> [Description of the task] What you return must match the listing below line for line, minus its pictures.

> [Data excerpts]
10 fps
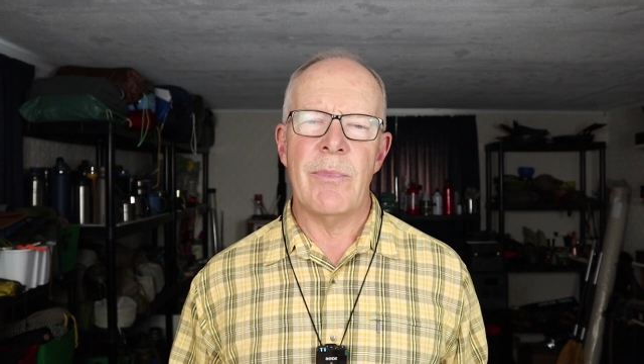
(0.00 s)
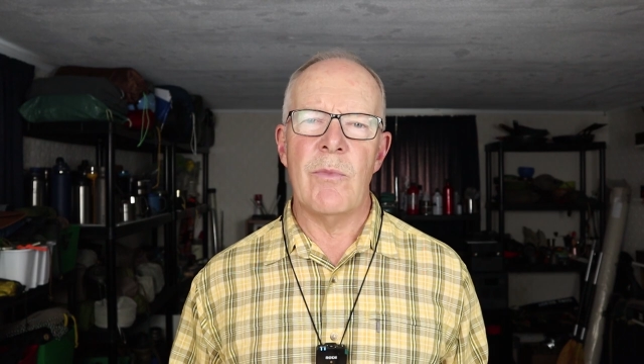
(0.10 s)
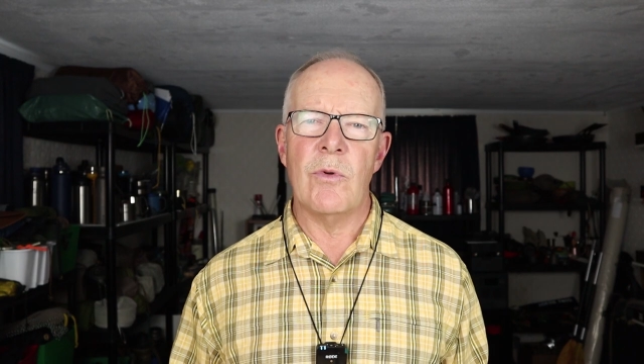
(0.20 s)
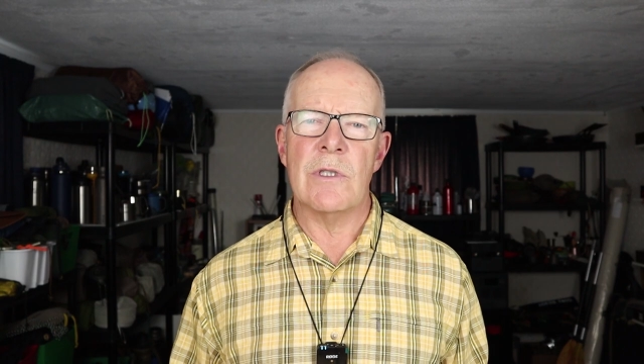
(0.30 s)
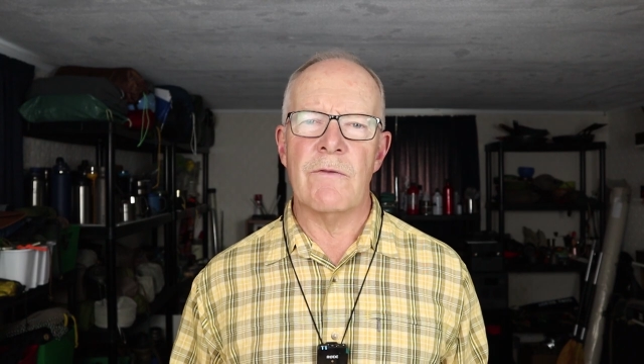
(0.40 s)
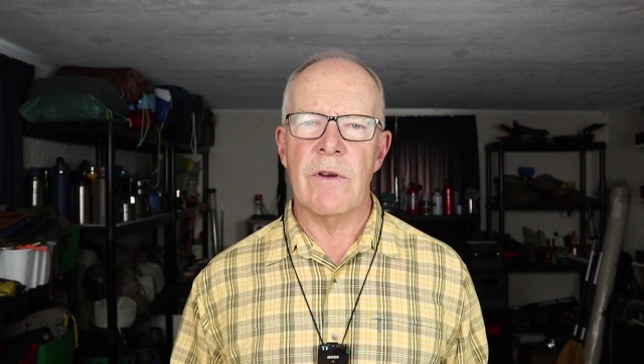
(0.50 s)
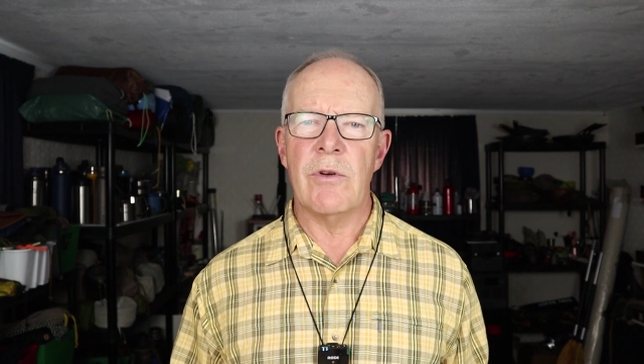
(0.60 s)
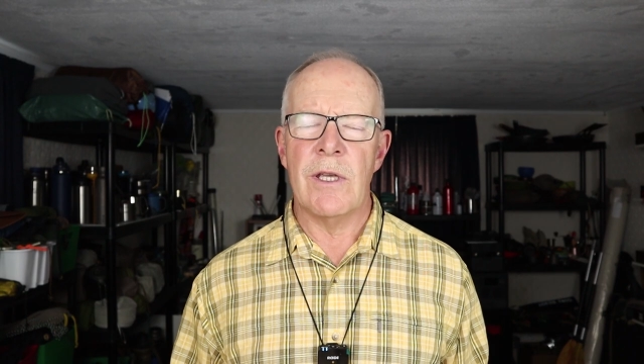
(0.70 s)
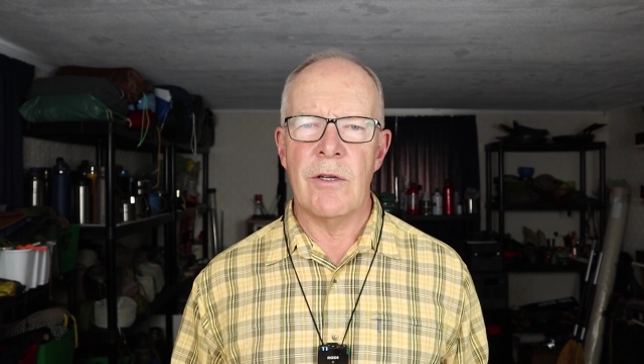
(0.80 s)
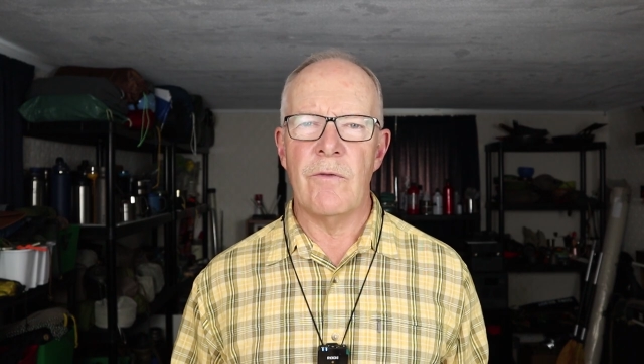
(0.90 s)
Moon is
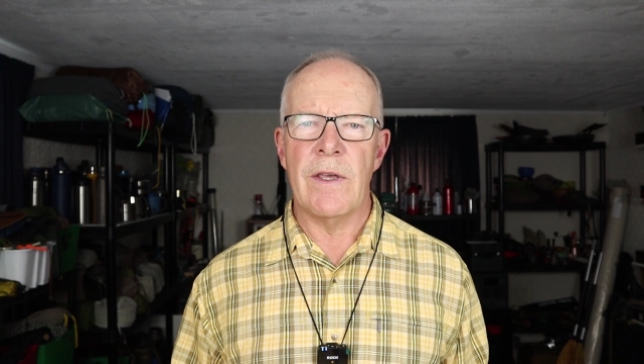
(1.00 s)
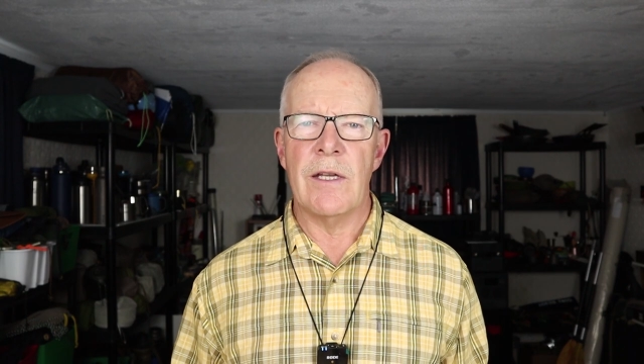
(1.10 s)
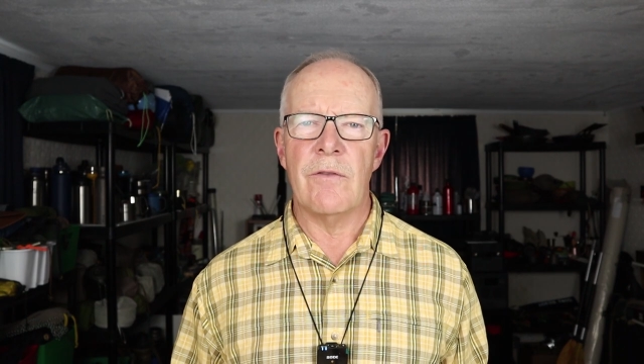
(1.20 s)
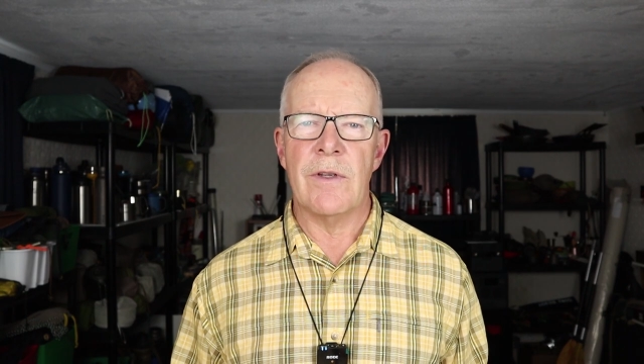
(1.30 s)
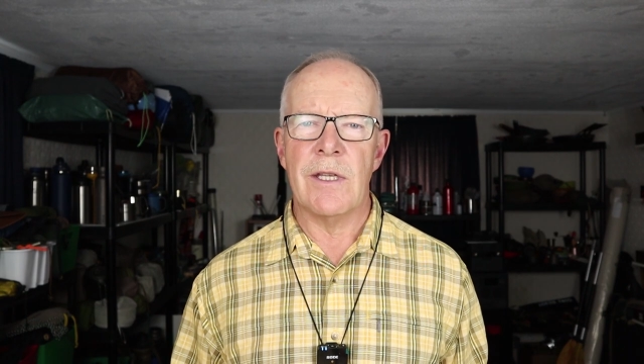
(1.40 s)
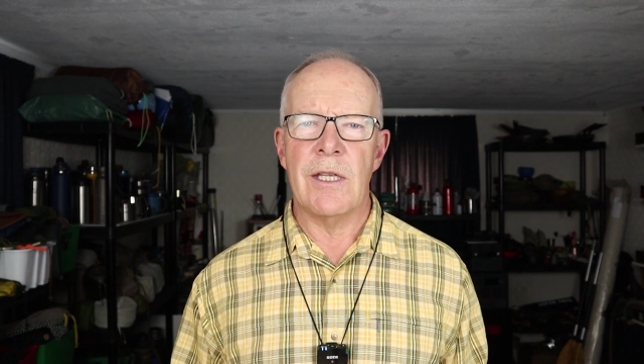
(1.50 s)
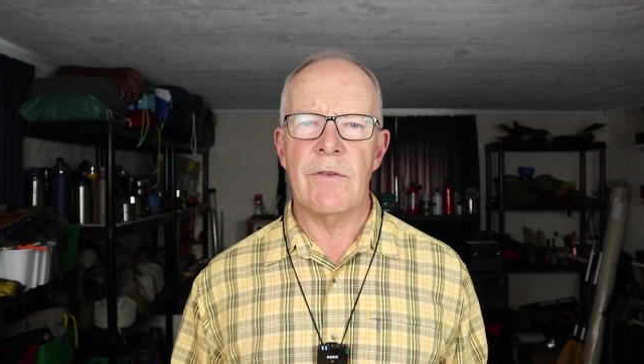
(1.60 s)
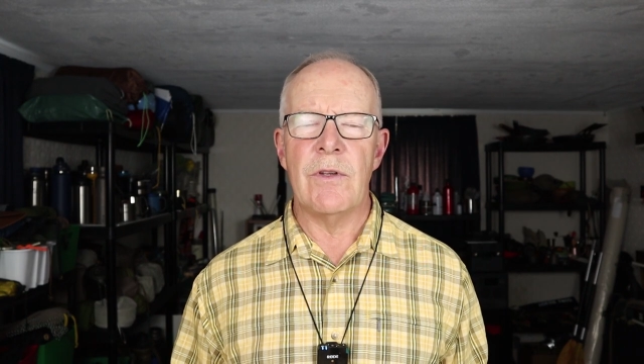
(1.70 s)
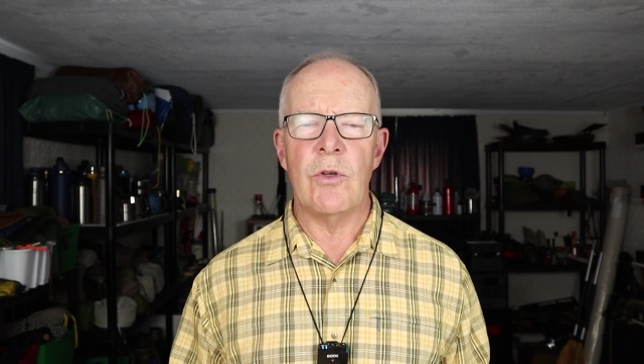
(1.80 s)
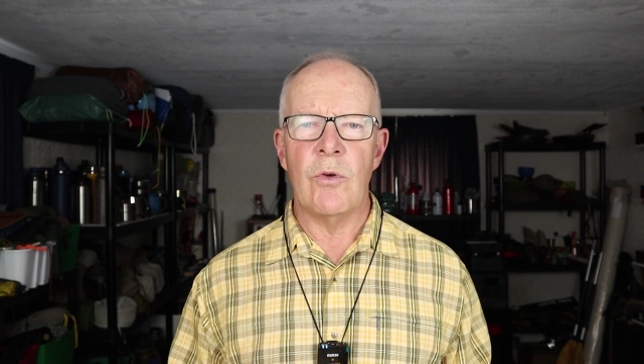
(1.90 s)
very innovative in
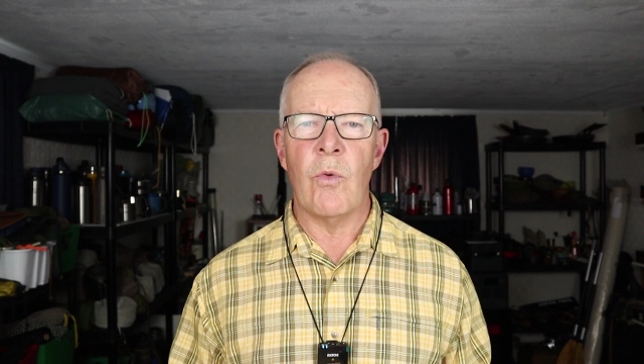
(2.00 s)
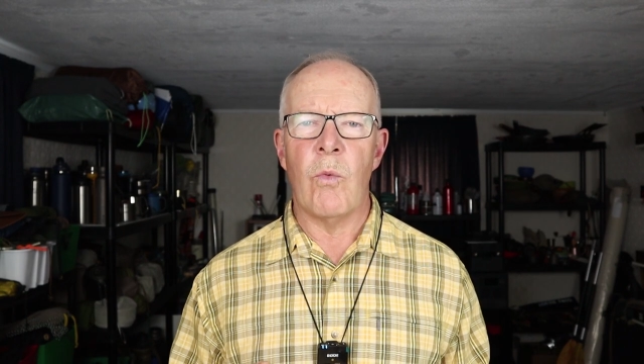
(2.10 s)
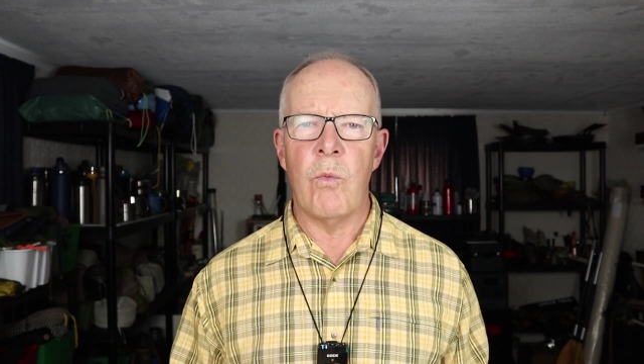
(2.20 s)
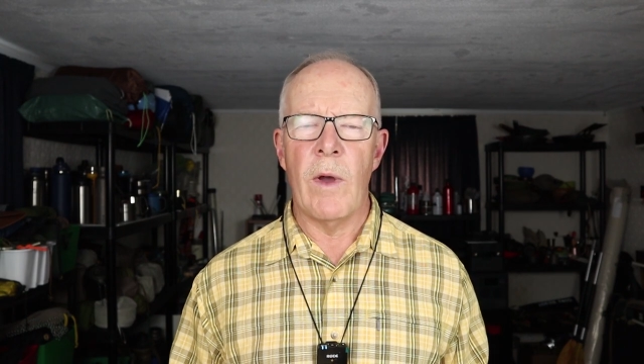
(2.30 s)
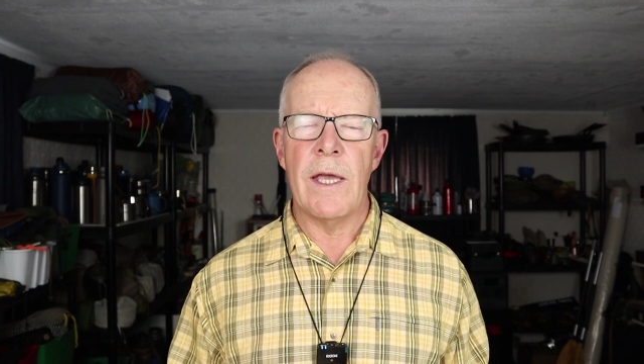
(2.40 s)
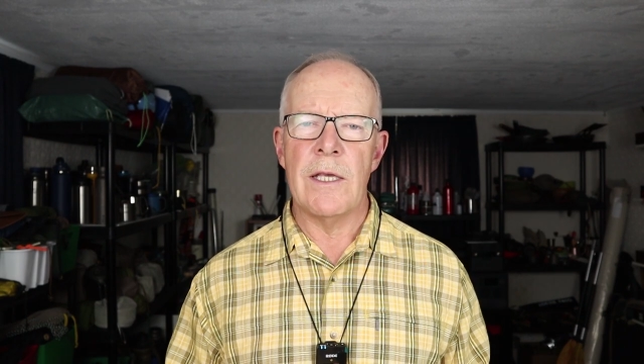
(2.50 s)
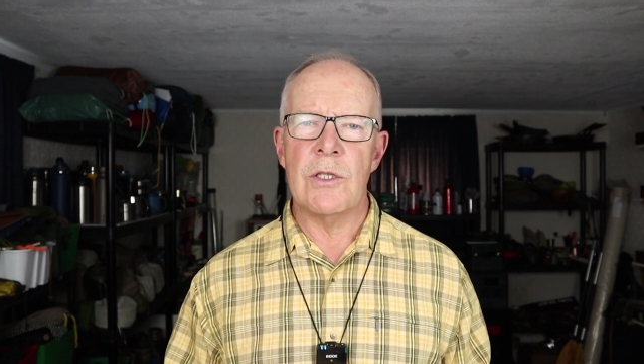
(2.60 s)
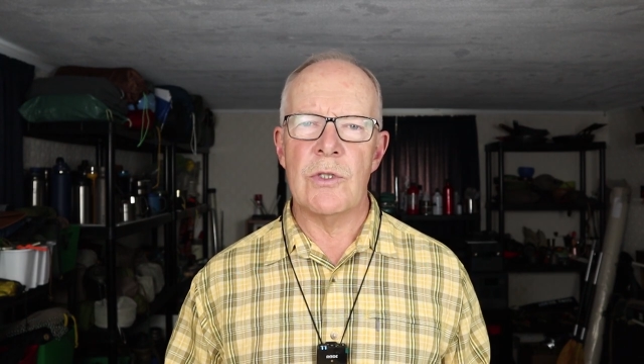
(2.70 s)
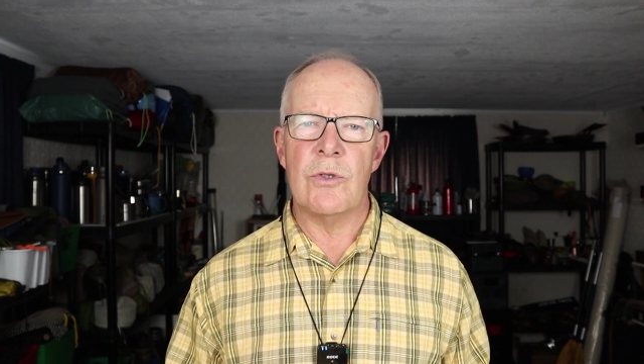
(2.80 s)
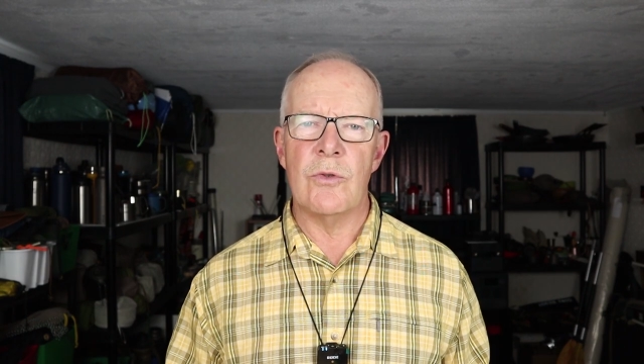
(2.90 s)
giving you ways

> [Task solution]
10 fps
(0.00 s)
(0.10 s)
(0.20 s)
(0.30 s)
(0.40 s)
(0.50 s)
(0.60 s)
(0.70 s)
(0.80 s)
(0.90 s)
Moon is
(1.00 s)
(1.10 s)
(1.20 s)
(1.30 s)
(1.40 s)
(1.50 s)
(1.60 s)
(1.70 s)
(1.80 s)
(1.90 s)
very innovative in
(2.00 s)
(2.10 s)
(2.20 s)
(2.30 s)
(2.40 s)
(2.50 s)
(2.60 s)
(2.70 s)
(2.80 s)
(2.90 s)
giving you ways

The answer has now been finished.